* Work to be completed: When you output the records, match them exactly and omit any picture they include.

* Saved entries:
[Start of Attachment]

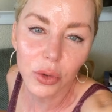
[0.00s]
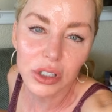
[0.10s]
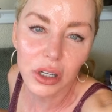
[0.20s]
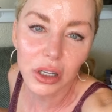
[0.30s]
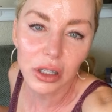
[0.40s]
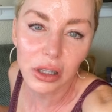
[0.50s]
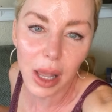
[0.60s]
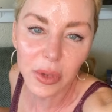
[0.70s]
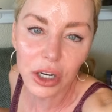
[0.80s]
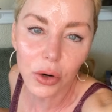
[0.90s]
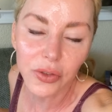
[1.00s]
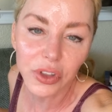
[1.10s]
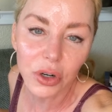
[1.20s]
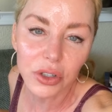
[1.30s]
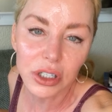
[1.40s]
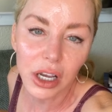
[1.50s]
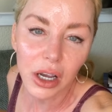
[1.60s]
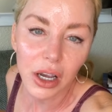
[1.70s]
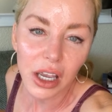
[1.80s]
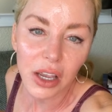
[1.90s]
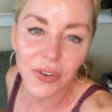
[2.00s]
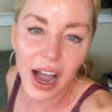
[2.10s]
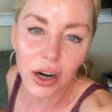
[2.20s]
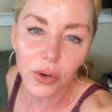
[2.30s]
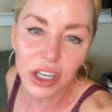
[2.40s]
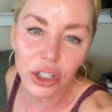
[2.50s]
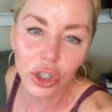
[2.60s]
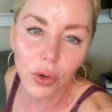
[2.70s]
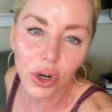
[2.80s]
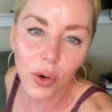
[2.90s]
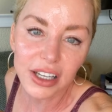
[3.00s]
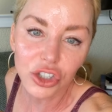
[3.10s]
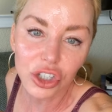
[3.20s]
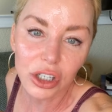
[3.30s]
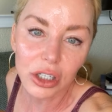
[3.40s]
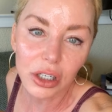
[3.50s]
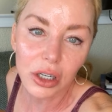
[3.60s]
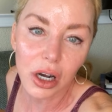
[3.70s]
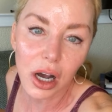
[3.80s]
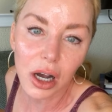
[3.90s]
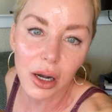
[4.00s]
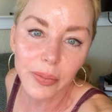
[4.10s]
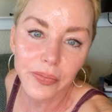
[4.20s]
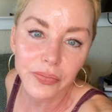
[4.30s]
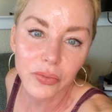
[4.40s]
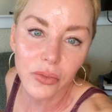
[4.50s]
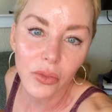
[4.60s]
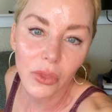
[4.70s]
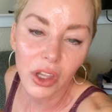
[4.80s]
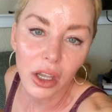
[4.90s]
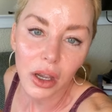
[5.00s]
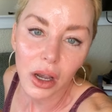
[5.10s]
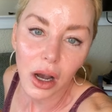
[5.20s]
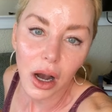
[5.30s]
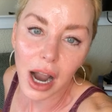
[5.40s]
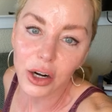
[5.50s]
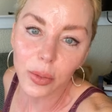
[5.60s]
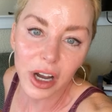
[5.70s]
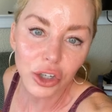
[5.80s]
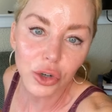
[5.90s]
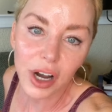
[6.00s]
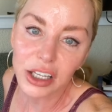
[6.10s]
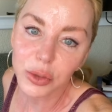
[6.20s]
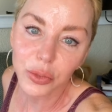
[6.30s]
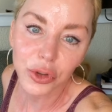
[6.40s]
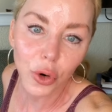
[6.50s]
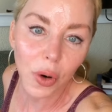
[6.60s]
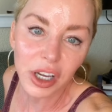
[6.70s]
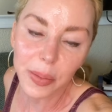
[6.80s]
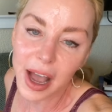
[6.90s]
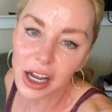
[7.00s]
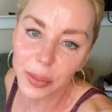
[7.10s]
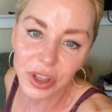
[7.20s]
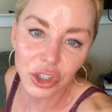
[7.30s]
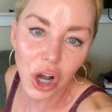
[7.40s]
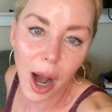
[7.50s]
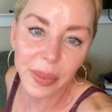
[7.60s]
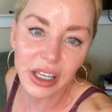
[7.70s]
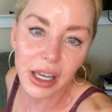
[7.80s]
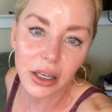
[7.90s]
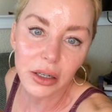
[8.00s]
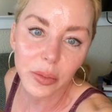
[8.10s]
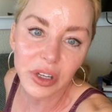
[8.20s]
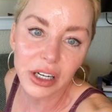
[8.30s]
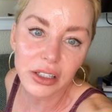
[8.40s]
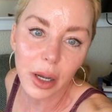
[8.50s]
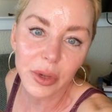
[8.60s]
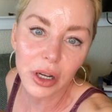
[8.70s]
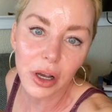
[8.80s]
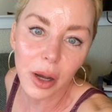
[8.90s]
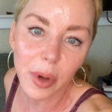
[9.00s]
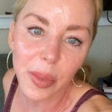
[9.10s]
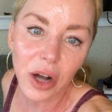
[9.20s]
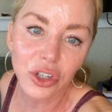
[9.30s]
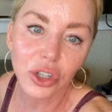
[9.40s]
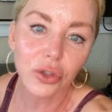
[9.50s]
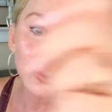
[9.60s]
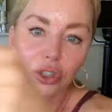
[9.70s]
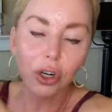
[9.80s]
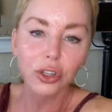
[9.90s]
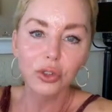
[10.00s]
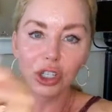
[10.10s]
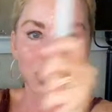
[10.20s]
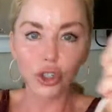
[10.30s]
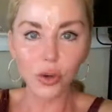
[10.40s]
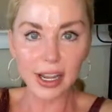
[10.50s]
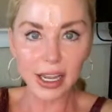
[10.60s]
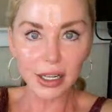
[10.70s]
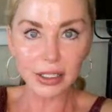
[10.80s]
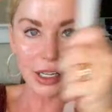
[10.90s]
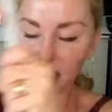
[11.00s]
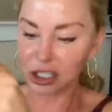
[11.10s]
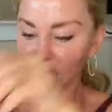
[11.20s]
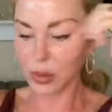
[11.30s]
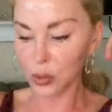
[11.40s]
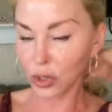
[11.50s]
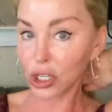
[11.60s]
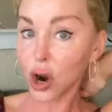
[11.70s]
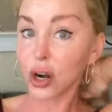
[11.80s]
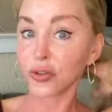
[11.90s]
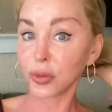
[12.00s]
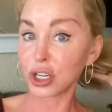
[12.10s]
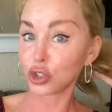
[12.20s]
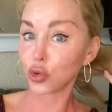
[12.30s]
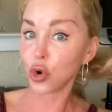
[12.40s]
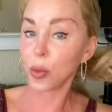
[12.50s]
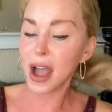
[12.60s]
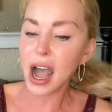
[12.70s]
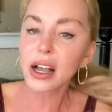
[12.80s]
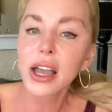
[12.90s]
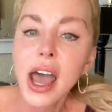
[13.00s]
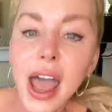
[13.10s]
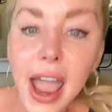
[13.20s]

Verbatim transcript: There was, let me know if there's, if I don't get to a question, um, I don't mind you guys throwing it back up at the top again because I'm gonna I'm about to use start using two hands and it's gonna be really hard for me to scroll back.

[End of Attachment]

* Result:
[0.00s]
[0.10s]
[0.20s]
[0.30s]
[0.40s]
[0.50s]
[0.60s]
[0.70s]
[0.80s]
[0.90s]
[1.00s]
[1.10s]
[1.20s]
[1.30s]
[1.40s]
[1.50s]
[1.60s]
[1.70s]
[1.80s]
[1.90s]
[2.00s]
[2.10s]
[2.20s]
[2.30s]
[2.40s]
[2.50s]
[2.60s]
[2.70s]
[2.80s]
[2.90s]
[3.00s]
[3.10s]
[3.20s]
[3.30s]
[3.40s]
[3.50s]
[3.60s]
[3.70s]
[3.80s]
[3.90s]
[4.00s]
[4.10s]
[4.20s]
[4.30s]
[4.40s]
[4.50s]
[4.60s]
[4.70s]
[4.80s]
[4.90s]
[5.00s]
[5.10s]
[5.20s]
[5.30s]
[5.40s]
[5.50s]
[5.60s]
[5.70s]
[5.80s]
[5.90s]
[6.00s]
[6.10s]
[6.20s]
[6.30s]
[6.40s]
[6.50s]
[6.60s]
[6.70s]
[6.80s]
[6.90s]
[7.00s]
[7.10s]
[7.20s]
[7.30s]
[7.40s]
[7.50s]
[7.60s]
[7.70s]
[7.80s]
[7.90s]
[8.00s]
[8.10s]
[8.20s]
[8.30s]
[8.40s]
[8.50s]
[8.60s]
[8.70s]
[8.80s]
[8.90s]
[9.00s]
[9.10s]
[9.20s]
[9.30s]
[9.40s]
[9.50s]
[9.60s]
[9.70s]
[9.80s]
[9.90s]
[10.00s]
[10.10s]
[10.20s]
[10.30s]
[10.40s]
[10.50s]
[10.60s]
[10.70s]
[10.80s]
[10.90s]
[11.00s]
[11.10s]
[11.20s]
[11.30s]
[11.40s]
[11.50s]
[11.60s]
[11.70s]
[11.80s]
[11.90s]
[12.00s]
[12.10s]
[12.20s]
[12.30s]
[12.40s]
[12.50s]
[12.60s]
[12.70s]
[12.80s]
[12.90s]
[13.00s]
[13.10s]
[13.20s]

Verbatim transcript: There was, let me know if there's, if I don't get to a question, um, I don't mind you guys throwing it back up at the top again because I'm gonna I'm about to use start using two hands and it's gonna be really hard for me to scroll back.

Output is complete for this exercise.